**TASK BRIEF:** Repeat the following entries verbatim, apart from the pictures.

== Segment start ==

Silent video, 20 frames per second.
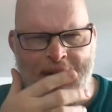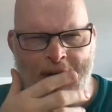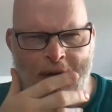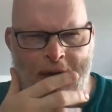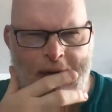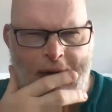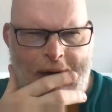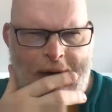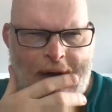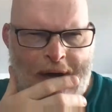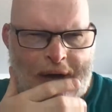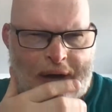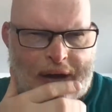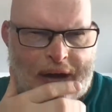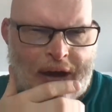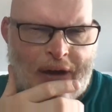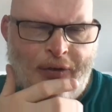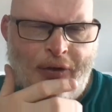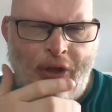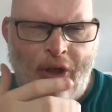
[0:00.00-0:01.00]
So
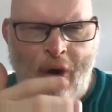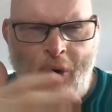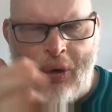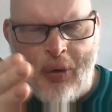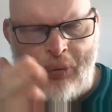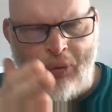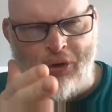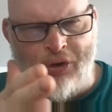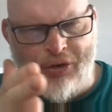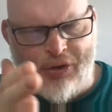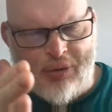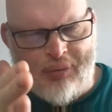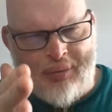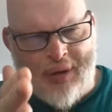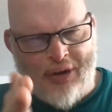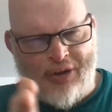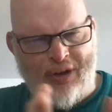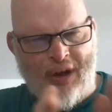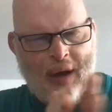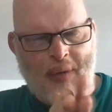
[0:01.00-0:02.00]
even though it was,
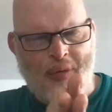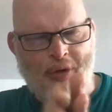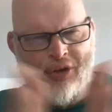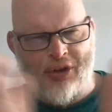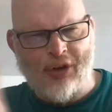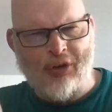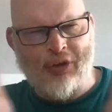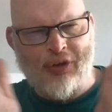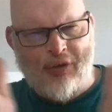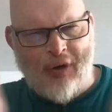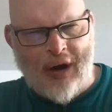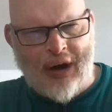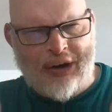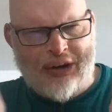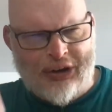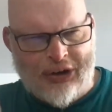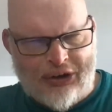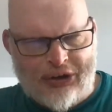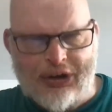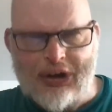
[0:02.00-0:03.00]
my time was still
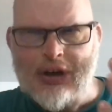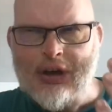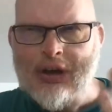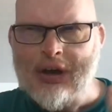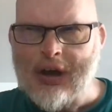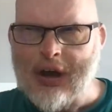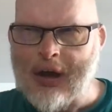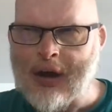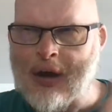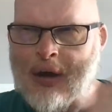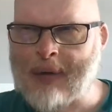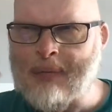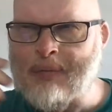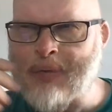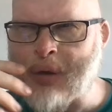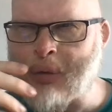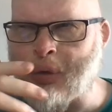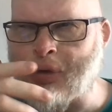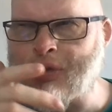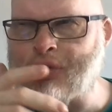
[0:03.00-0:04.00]
divided,
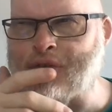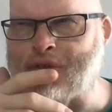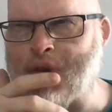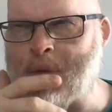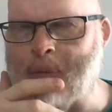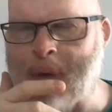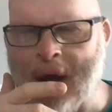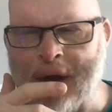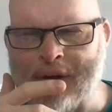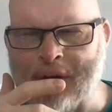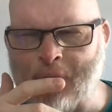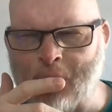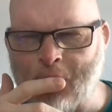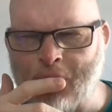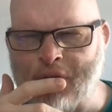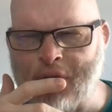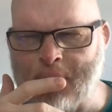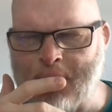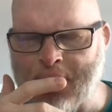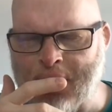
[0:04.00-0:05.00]
it wasn't too bad. And
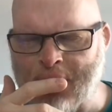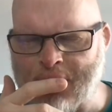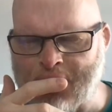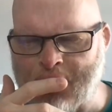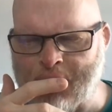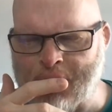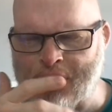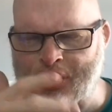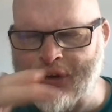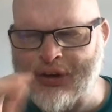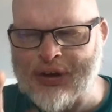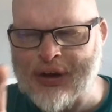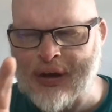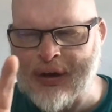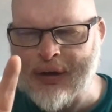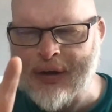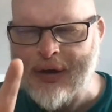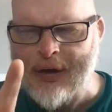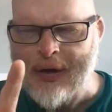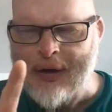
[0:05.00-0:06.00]
also because I was
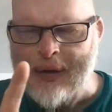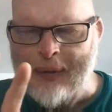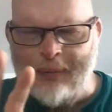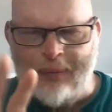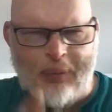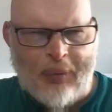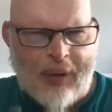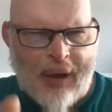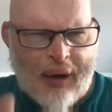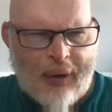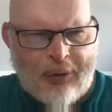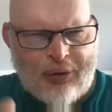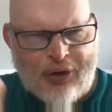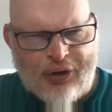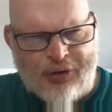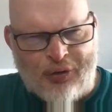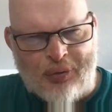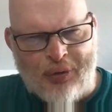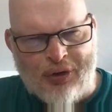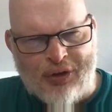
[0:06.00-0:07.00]
studying
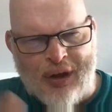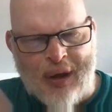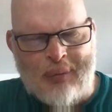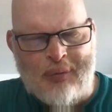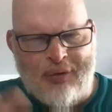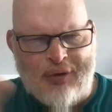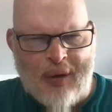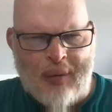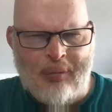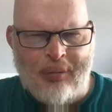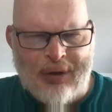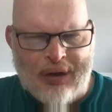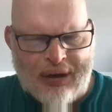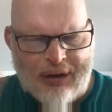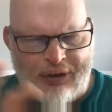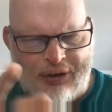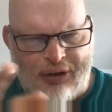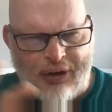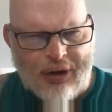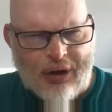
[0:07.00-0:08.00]
languages from the same
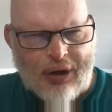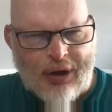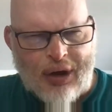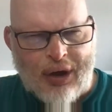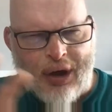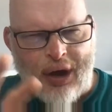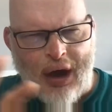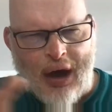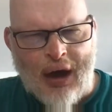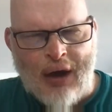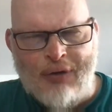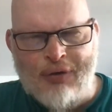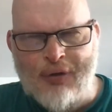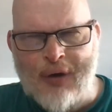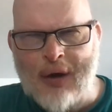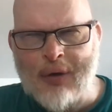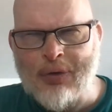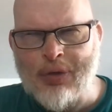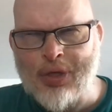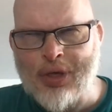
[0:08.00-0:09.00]
families, I
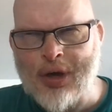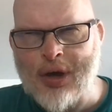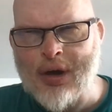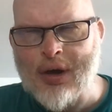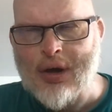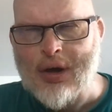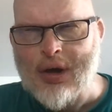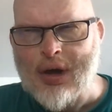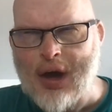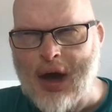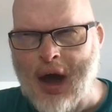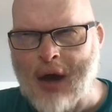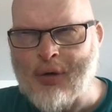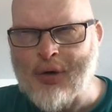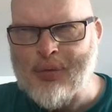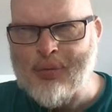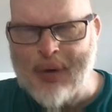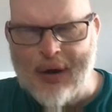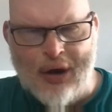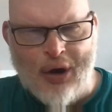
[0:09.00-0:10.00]
found that I
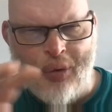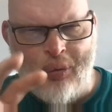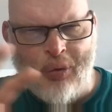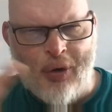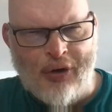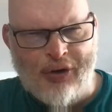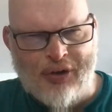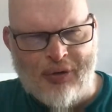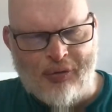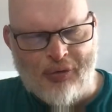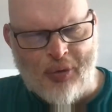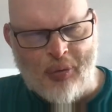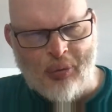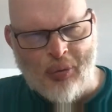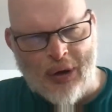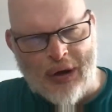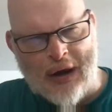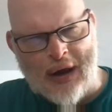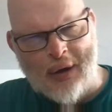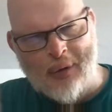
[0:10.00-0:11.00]
would pick up words in from
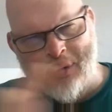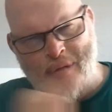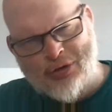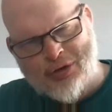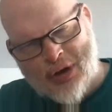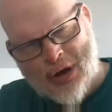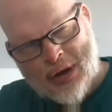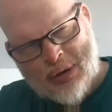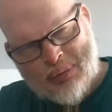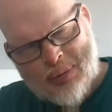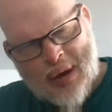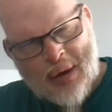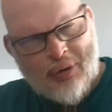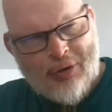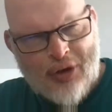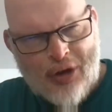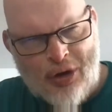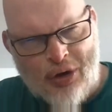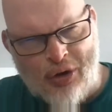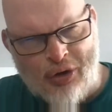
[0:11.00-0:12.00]
one language and be able
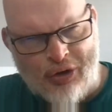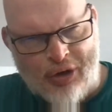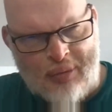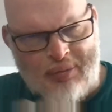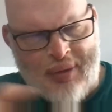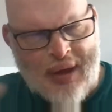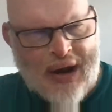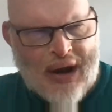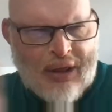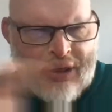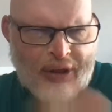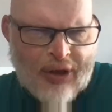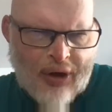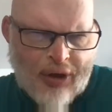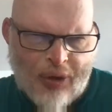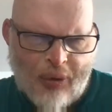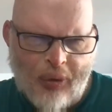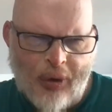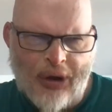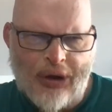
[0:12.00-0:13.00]
to use them then in the
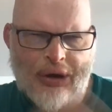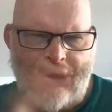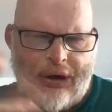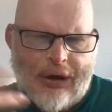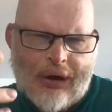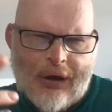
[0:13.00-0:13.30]
other one.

== Segment end ==

**RESPONSE:**
Silent video, 20 frames per second.
[0:00.00-0:01.00]
So
[0:01.00-0:02.00]
even though it was,
[0:02.00-0:03.00]
my time was still
[0:03.00-0:04.00]
divided,
[0:04.00-0:05.00]
it wasn't too bad. And
[0:05.00-0:06.00]
also because I was
[0:06.00-0:07.00]
studying
[0:07.00-0:08.00]
languages from the same
[0:08.00-0:09.00]
families, I
[0:09.00-0:10.00]
found that I
[0:10.00-0:11.00]
would pick up words in from
[0:11.00-0:12.00]
one language and be able
[0:12.00-0:13.00]
to use them then in the
[0:13.00-0:13.30]
other one.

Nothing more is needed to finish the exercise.